▶ **Exercise prompt**: Below are the records; copy each line in them that holds the word "second".

Input data below:

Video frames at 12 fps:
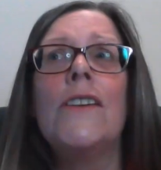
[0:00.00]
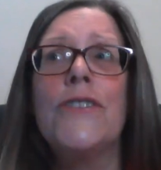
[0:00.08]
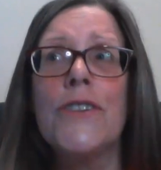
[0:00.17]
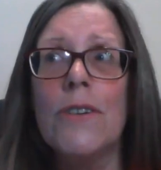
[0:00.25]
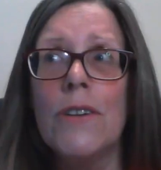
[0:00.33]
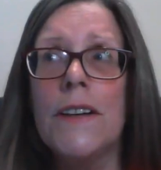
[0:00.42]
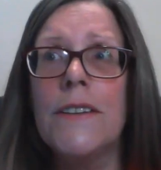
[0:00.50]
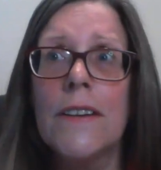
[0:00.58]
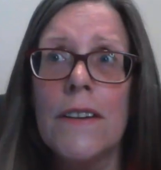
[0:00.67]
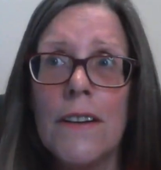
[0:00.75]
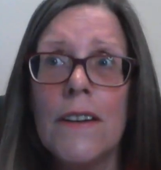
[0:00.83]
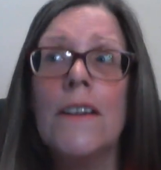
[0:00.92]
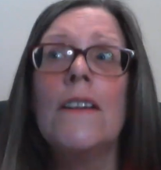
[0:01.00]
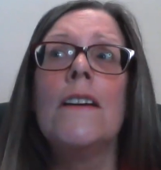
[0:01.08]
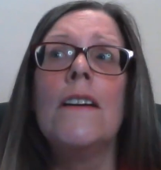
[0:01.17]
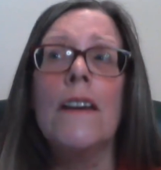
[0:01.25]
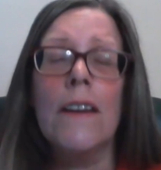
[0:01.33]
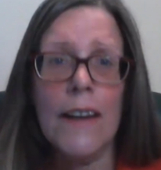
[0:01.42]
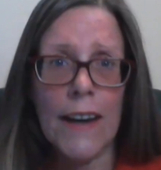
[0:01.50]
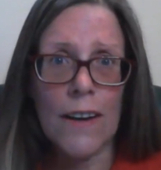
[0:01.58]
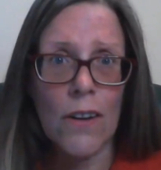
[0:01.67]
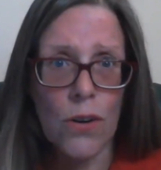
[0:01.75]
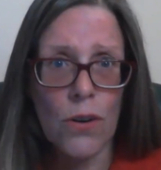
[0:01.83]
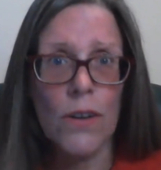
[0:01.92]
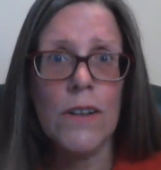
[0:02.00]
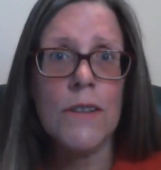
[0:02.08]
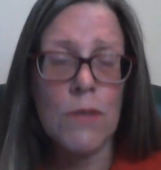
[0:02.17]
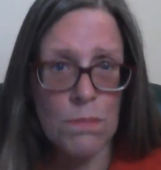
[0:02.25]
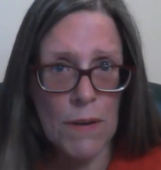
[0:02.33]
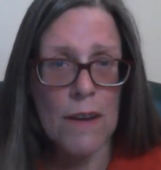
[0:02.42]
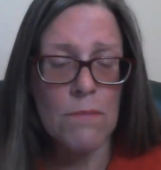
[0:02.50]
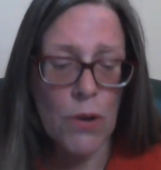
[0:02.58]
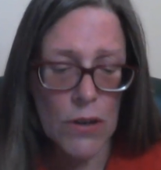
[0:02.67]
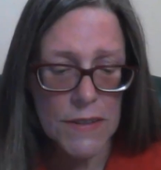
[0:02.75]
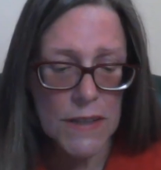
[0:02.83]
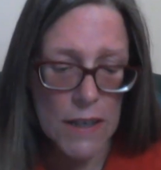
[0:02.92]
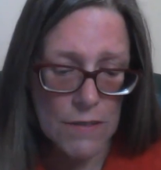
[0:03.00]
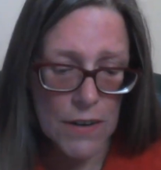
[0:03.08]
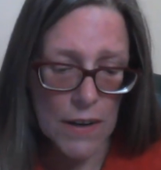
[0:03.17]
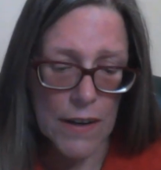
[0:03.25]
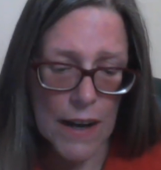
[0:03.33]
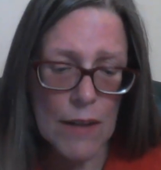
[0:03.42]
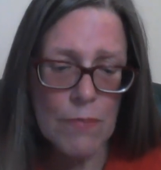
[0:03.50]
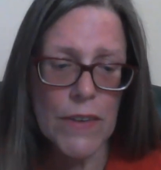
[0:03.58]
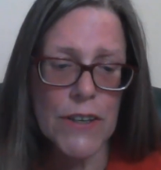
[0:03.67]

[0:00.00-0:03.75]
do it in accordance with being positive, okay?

End of Input data.
Input data below:

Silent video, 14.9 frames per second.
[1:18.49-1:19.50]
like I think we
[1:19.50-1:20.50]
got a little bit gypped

End of Input data.
Input data below:

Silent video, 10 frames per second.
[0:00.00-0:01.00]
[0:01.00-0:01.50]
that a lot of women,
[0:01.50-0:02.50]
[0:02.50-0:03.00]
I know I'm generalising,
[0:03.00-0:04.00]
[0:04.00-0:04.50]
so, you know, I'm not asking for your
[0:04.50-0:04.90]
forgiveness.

End of Input data.

▶ **Answer for this exercise**:
Silent video, 14.9 frames per second.
Silent video, 10 frames per second.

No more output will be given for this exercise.